You are reading my first Nuxeo blog.

Writing blogs is a big responsibility. Because, when you think about it, well, it is read. And this is serious stuff you know, when people read your writing. This is why when you write a public blog, you should avoid writing silly things. At least, if you write silly things, it must be done without realizing it. And without reviewers, if any, to realize it.

Oh, by the way, I forgot to introduce myself, which is not very polite and would have displeased my mother (please don’t let her know). To summarize, my name is Thibaud Arguillere (Thibaud is the first name), and I joined Nuxeo last December. I am working with the US team and am based in New York. “Presales Engineer & Technology Evangelist” is my title. It looks serious and makes me feel important. For more details about my professional life, you can check my LinkedIn account.

To build my first Nuxeo demos, I’m using Nuxeo Studio. I’ll share my experience throughout this series of articles modestly entitled “Nuxeo Studio Rocks”.

Let’s go!

You already know this: Nuxeo is the best platform available to build content-centric business applications(1). Even more, it is a truly open source platform (note to self: good topic for a blog, “What Does Truly Mean in “Truly Open Source Platform”?”)

One can easily download the platform, install it in 2 minutes and then use it with its main modules (the most commonly used module as of today is DM, Document Management).

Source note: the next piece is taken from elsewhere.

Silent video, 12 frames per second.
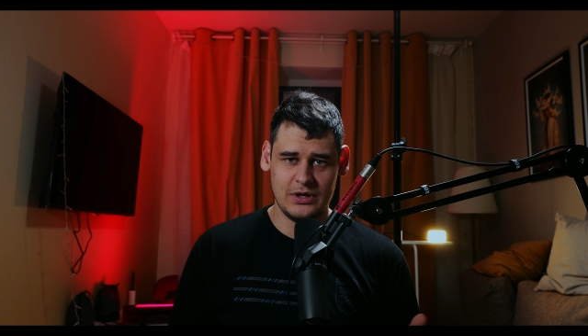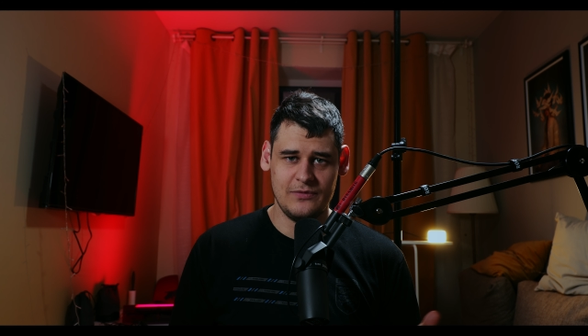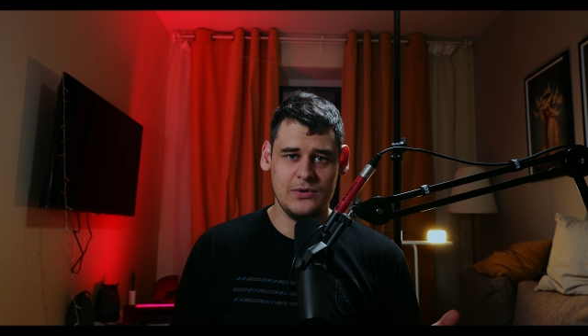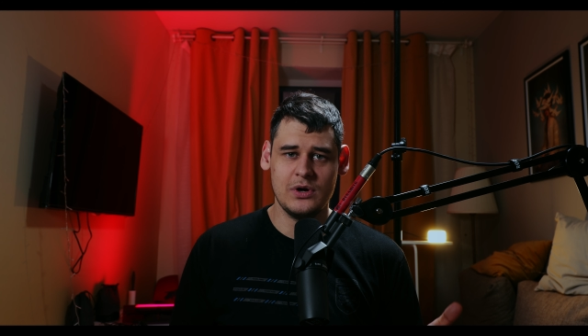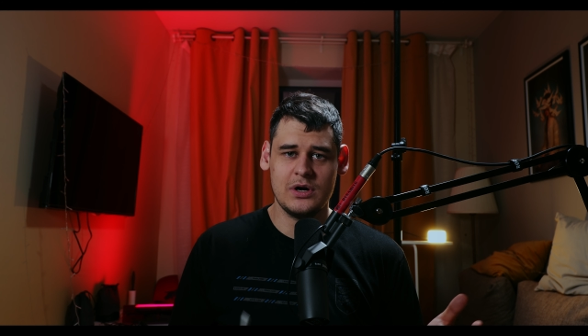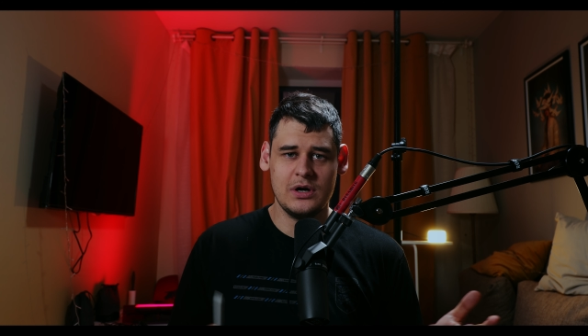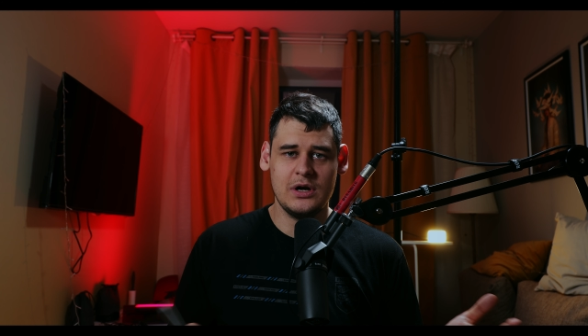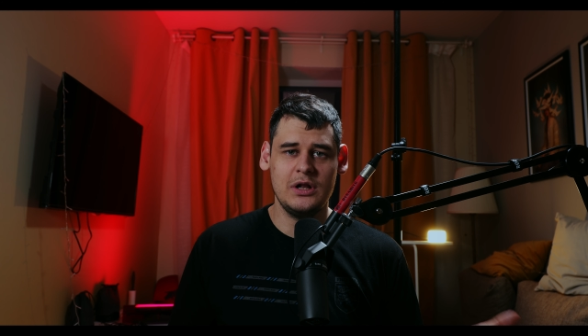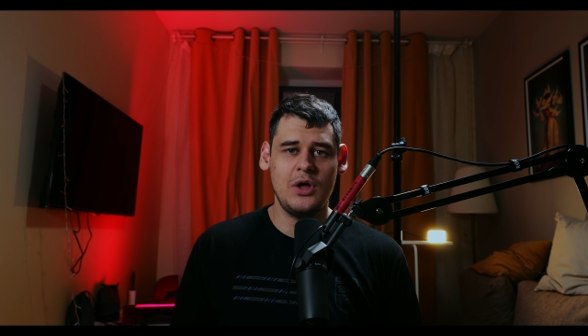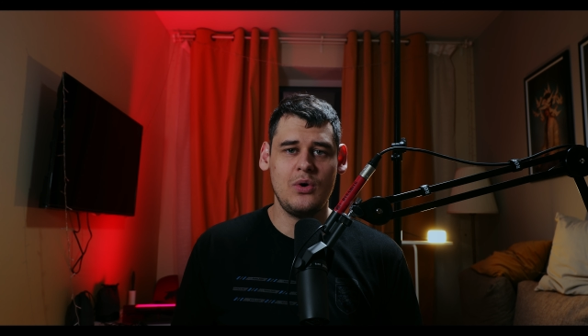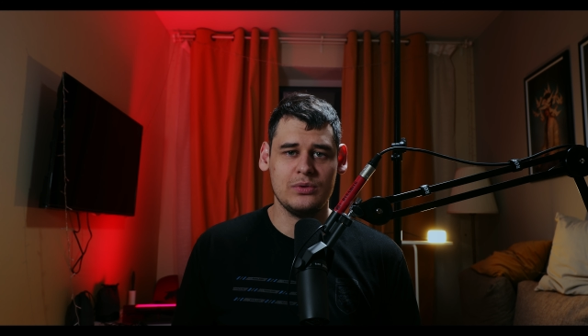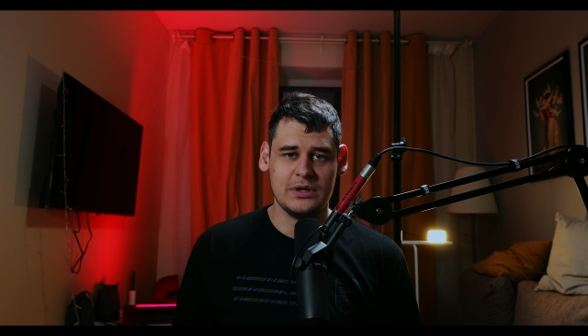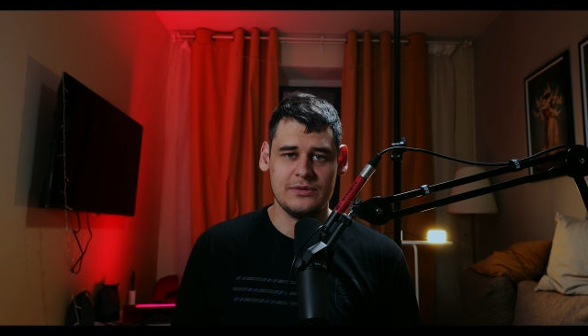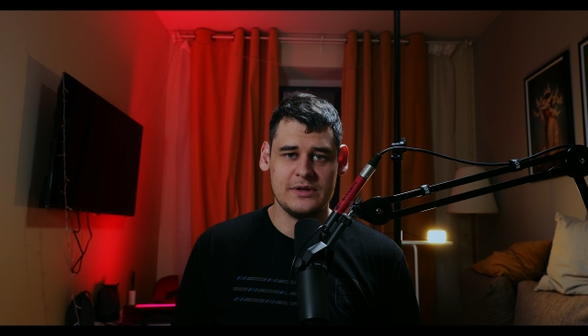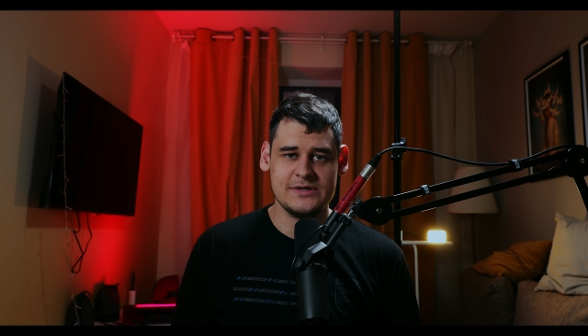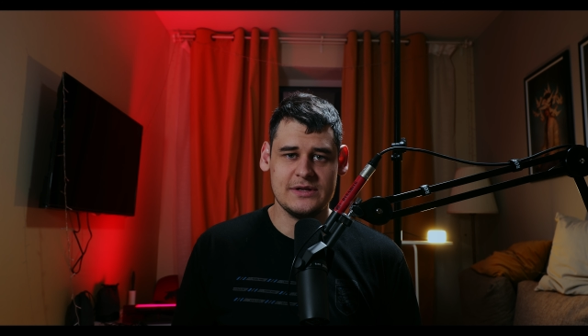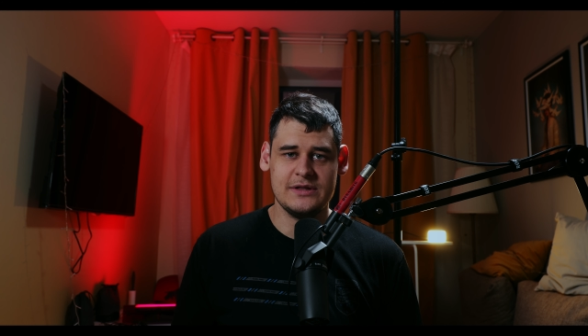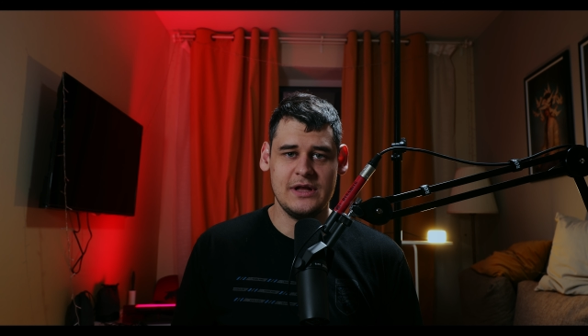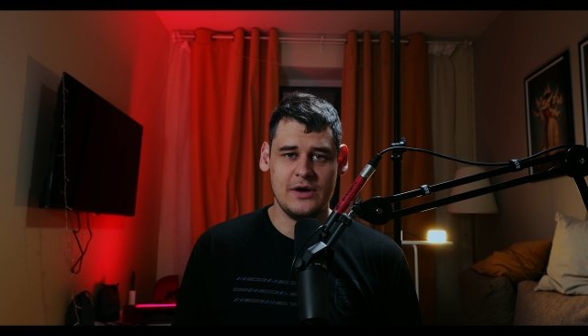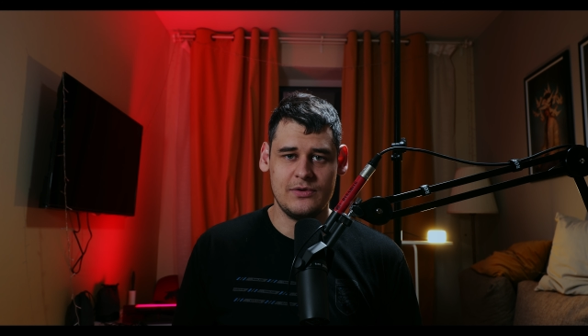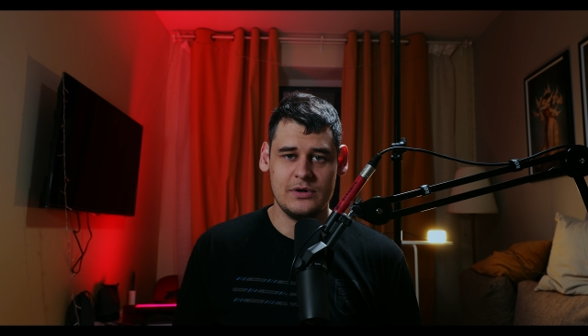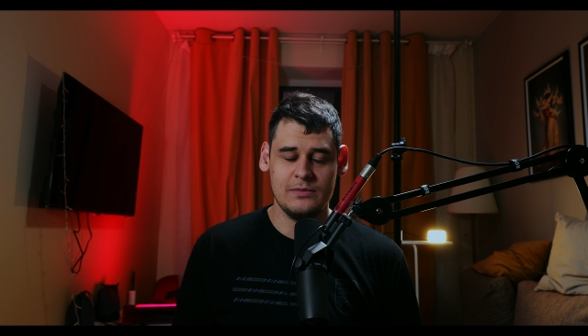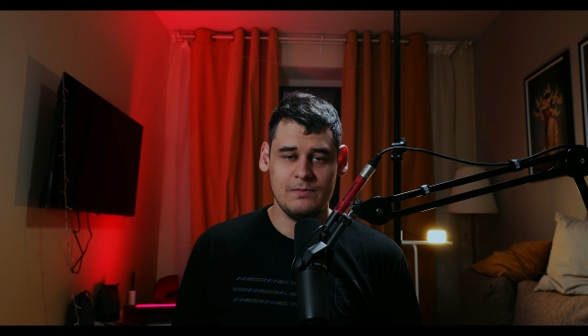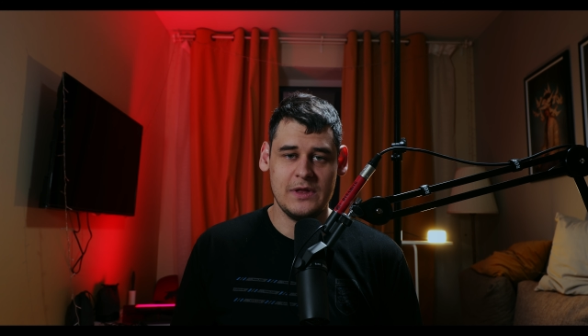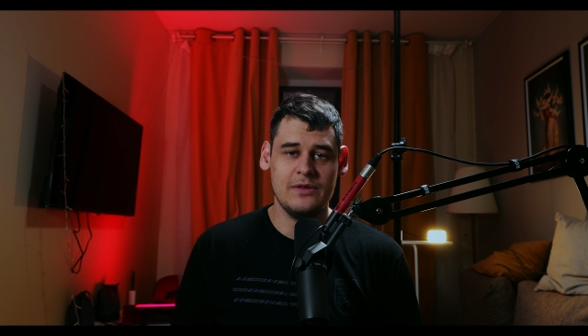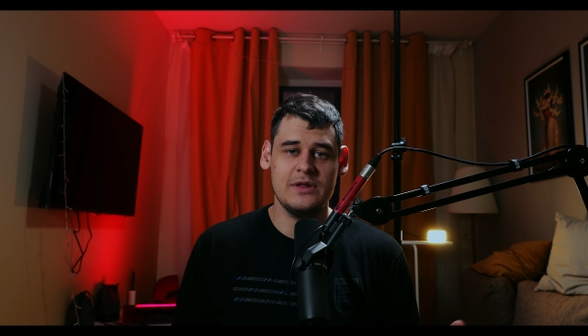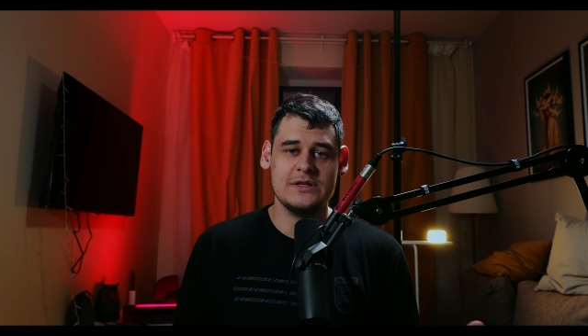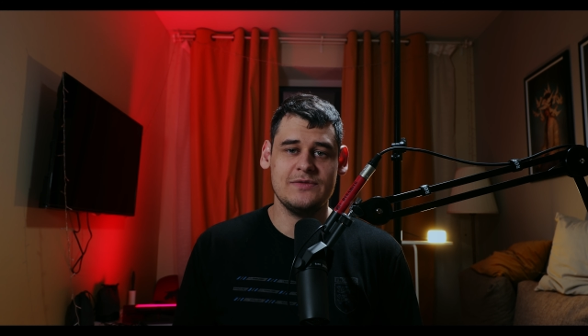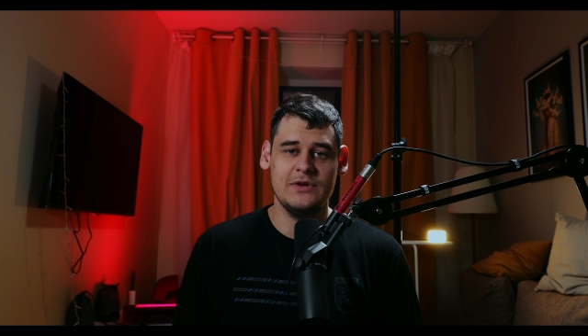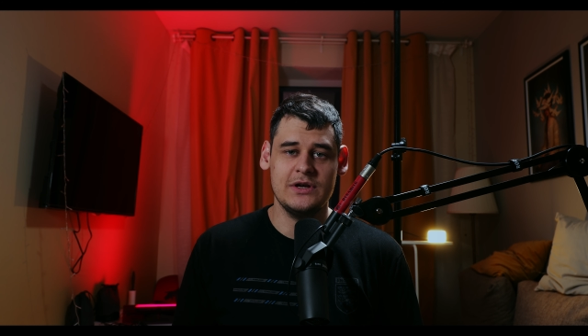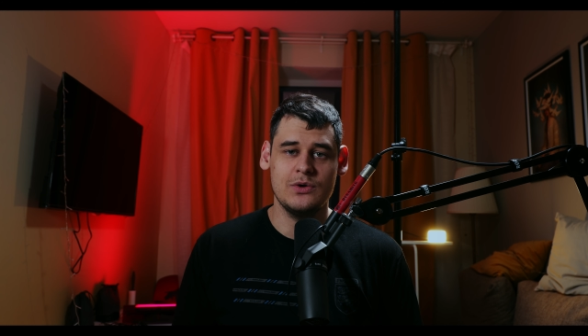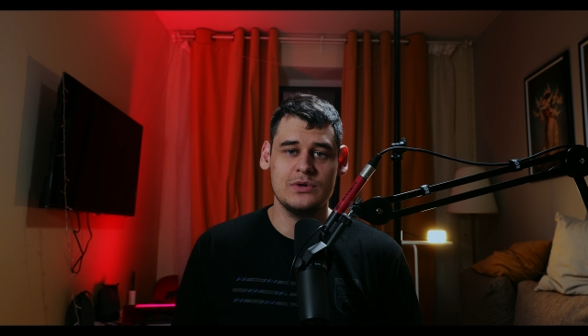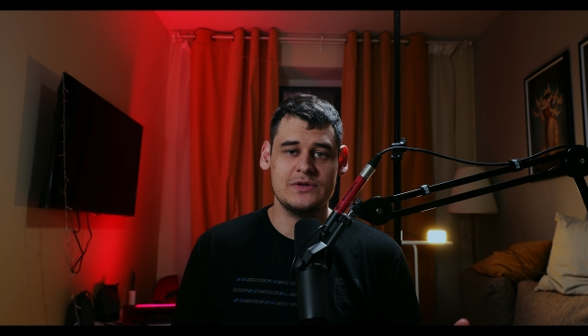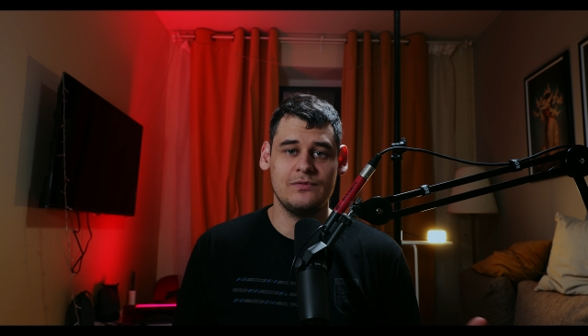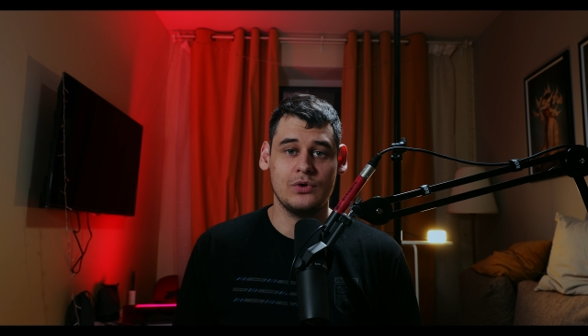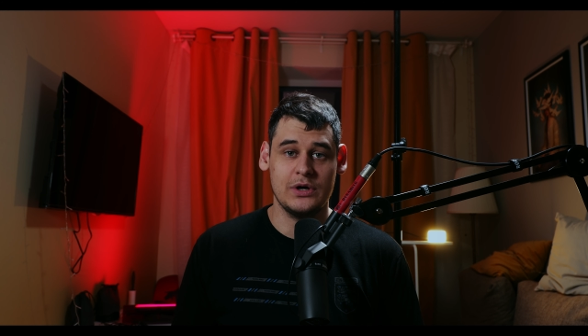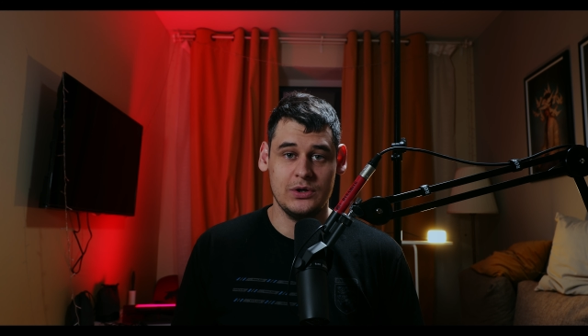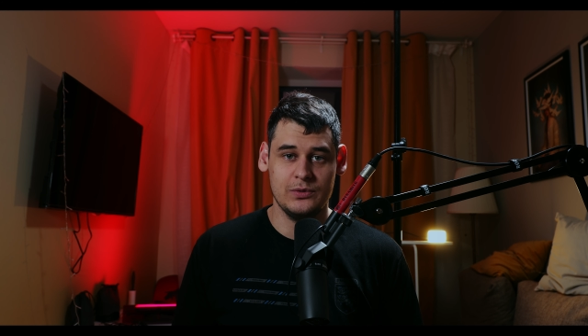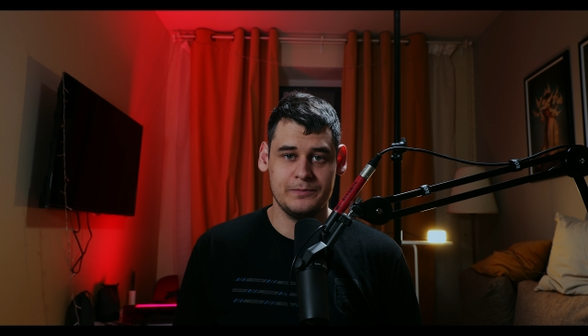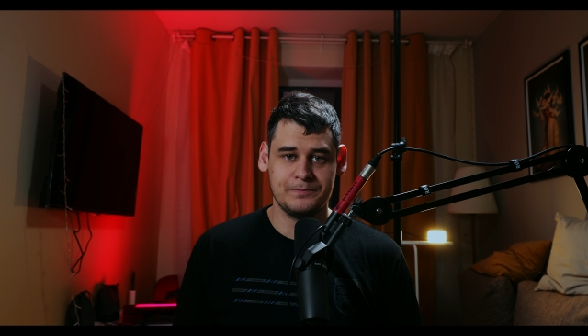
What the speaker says: if you are alone in this endeavor, then this video is for you.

Installation Wizard module selection 2

Installing Nuxeo with the Wizard

However, most of the time you need to extend the platform, to configure your applications and, most importantly, to add logic. Business logic. Most of the parameters that Nuxeo loads when your application starts, or loads only as needed at runtime (for example, generating a form for the browser), are XML-based. There is a large number of tags that you can use, covering a wide area, from UI customization (login dialog, buttons, …) to complex workflow definition, to defining forms for creation / visualization / modification / queries, and more.

Everybody just loves XML(3). It’s standard, it’s easy to read(4), every application understands it, and you can find more XML parsers than developers in the whole universe, whatever the language. Right?

But the platform is so rich that it can make this kind of customization a complex process, even if all is well documented. As for me, I much prefer to drag and drop workflow nodes in Studio rather than write XML to the terminal with vi. And when it is time to define an XHTML form, hey, let’s face it: dropping an attribute, binding it to a widget, letting Studio do the job of translating the form to XHTML is definitely easier. And more fun.

Essentially, Studio is an XML Editor. A GSXE more precisely: Graphical Specialized XML Editor(5). You create your application, Studio then generates the appropriate .jar files that your server (development, test, production) can download. This .jar contains the tags (XML, XHTML) that define your application.

In this screenshot, we defined an Automation Chain in the Studio.

Download As Text 3

Once the server gets the project, Studio generates all the configuration elements and files for me, and inside the OSGI-INF/extensions.xml file, I can find my chain, line #2,055:

Download As Text XML 2

Taking these screenshots made me confirm “oh yes! I sure prefer to drag-drop rather than writing thousands of lines of XML”.

Now that you know that Studio is an XML tool, we’ll be using it in the next article, “Nuxeo Studio Rocks: Part #1”.

Have a nice day, morning, evening or night, depending on your location.

(1) It’s not me saying this, it’s our customers. (2)

(2) Actually, well, I say it too

(3) Don’t you?

(4) Good glasses, zoom, syntax coloring recommended

(5) Just invented it. We should organize a contest about how you pronounce GSXE.